Below is the actual recipe I used for the three types of pemmican I make for backcountry trips. This process is a bit odd to write down as a recipe, because all aspects of the process are done to taste. This is fairly easy to accomplish, even for a novice cook, because all mixing is done post-cooking and post- processing. What you are tasting is the actual finished product, as you mix. There are not additional steps that are going to concentrate or otherwise mess with the flavor.

Just make sure that, as you mix ingredients to taste, you go little-by-little. You can always add more salt, fruit, honey, or pepper. However, good luck trying to squeeze tallow out of dried meat if you add too much in the first place!


Original/Carnivore Base-

Powdered Dried Beef or Wild Game (Smoked with Hickory/Mesquite or Apple/Cherry – Depending on your taste)

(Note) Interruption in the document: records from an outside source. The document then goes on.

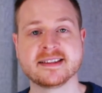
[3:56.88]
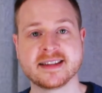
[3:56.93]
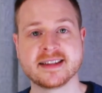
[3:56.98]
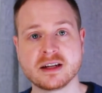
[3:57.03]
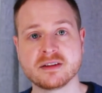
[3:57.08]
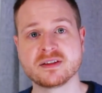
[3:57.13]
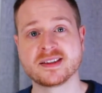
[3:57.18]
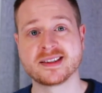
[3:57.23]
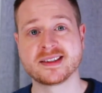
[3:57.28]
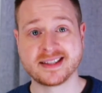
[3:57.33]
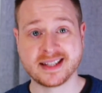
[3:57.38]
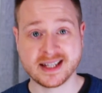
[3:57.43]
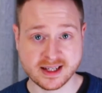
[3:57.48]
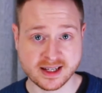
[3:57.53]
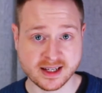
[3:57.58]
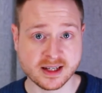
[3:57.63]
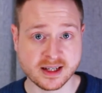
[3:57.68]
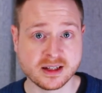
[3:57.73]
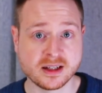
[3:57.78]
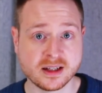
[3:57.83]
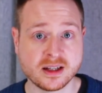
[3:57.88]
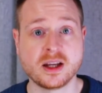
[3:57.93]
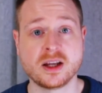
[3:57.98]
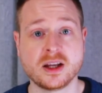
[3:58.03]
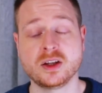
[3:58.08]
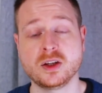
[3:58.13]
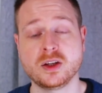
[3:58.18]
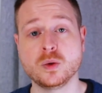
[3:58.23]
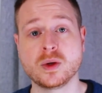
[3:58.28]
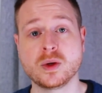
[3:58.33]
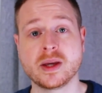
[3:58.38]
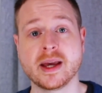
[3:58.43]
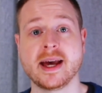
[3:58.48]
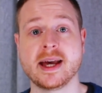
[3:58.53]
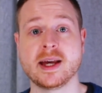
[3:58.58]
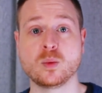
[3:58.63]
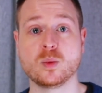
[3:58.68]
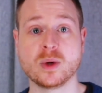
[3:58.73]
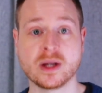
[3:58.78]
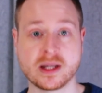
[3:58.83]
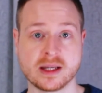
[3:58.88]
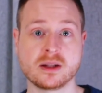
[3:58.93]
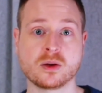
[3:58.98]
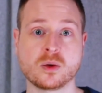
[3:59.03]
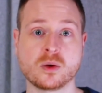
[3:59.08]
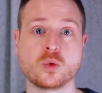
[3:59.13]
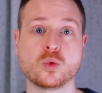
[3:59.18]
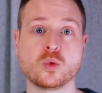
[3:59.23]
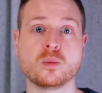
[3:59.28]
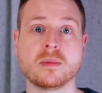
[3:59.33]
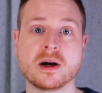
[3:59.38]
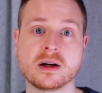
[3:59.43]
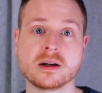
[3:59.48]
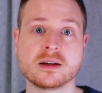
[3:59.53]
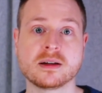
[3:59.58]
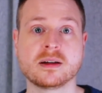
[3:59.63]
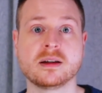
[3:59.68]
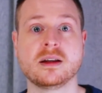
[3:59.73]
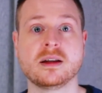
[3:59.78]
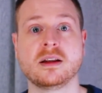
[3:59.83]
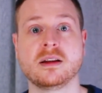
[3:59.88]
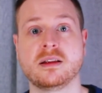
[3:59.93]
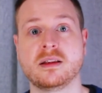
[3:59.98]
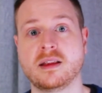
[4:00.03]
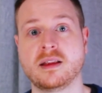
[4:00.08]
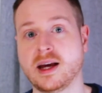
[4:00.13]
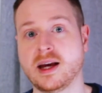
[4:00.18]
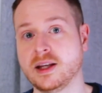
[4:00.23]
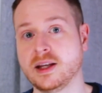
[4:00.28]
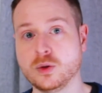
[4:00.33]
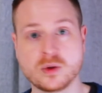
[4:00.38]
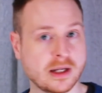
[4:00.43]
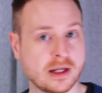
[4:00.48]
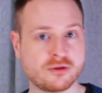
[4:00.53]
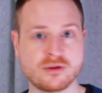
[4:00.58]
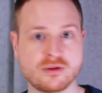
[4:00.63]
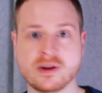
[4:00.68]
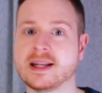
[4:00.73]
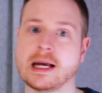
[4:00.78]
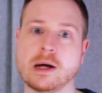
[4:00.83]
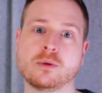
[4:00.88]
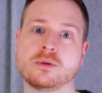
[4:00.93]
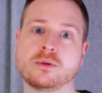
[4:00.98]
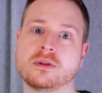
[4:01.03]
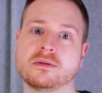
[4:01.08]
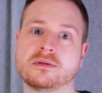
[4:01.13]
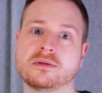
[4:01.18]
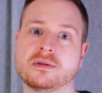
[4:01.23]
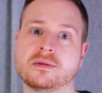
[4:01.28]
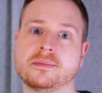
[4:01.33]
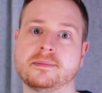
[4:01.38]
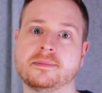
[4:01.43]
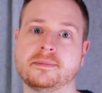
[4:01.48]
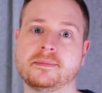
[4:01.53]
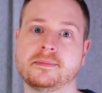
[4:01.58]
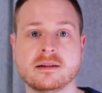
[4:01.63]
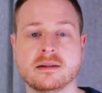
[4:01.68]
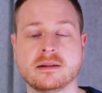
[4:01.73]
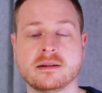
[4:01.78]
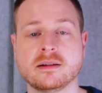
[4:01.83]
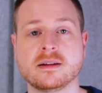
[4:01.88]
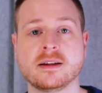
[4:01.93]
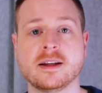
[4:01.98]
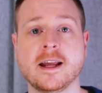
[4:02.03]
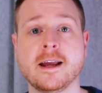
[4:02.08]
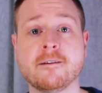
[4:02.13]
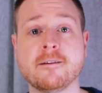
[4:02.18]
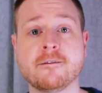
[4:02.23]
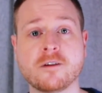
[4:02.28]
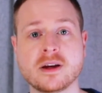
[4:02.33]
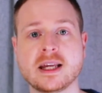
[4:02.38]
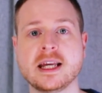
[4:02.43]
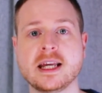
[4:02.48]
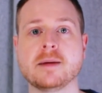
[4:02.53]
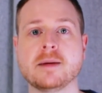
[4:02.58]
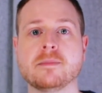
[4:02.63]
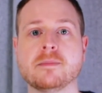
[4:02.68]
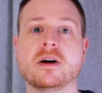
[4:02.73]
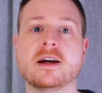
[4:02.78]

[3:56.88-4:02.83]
of a sticker, you get a wicked cool mug that you can drink out of. If I hit my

*It is critical that all fat has been trimmed from the meat before drying/smoking and grinding into powder.

Beef of Bear Tallow


Dried Fruit Pemmican Additions-

Dried Cherries

Dried Blueberries


Spicy Pemmican Additions-

Crushed Red Pepper


  1. Make meat and fruit powders through dehydration and smoking process. Dry all ingredients beyond what you would for direct consumption.
  2. Use a food processor to blend powders to a flour consistency.
  3. Render beef or bear fat (suet is preferred) – slowly heat trimmed fat until it turns to a clear liquid, strain off liquid. Let the liquid cool. This liquid is the rendered, shelf-stable fat to be used in the pemmican.
  4. Mix your dry powders and salt. Add salt at a rate of 1.5-1.9% of the total weight of your powders used. For the original recipe, your mix will only be meat/salt. For a dried fruit mix, start with 30% dried fruit and 70% meat powder. Increase sweetness to taste by increasing the fruit powder or by adding honey. For spicy dry mix, mix an original mix and then add crushed red pepper to taste. You can also add honey to the spicy mix to get the sweet/spicy thing going on.
  5. Heat up your tallow with a double boiler. Slowly add the melted tallow to your dry mix until the mixture can be formed with your hand. Go slow! At first the extreme dryness of the powders makes it seem like you will never develop any structure to the mix – then it quickly hits a saturation point. You want to use tallow just up until that point. If you go beyond, you will end up with extra greasy pemmican. The tallow will literally build up on the edges of the pemmican bars. This makes it hard to handle and less appetizing.
  6. Form the pemmican mix in baking dishes or casserole pans. My preference is 1/2″ to 3/4″ thickness.
  7. Let the pemmican cool at room temperature or in the fridge.
  8. Once solid, cut the pemmican into bars for packaging.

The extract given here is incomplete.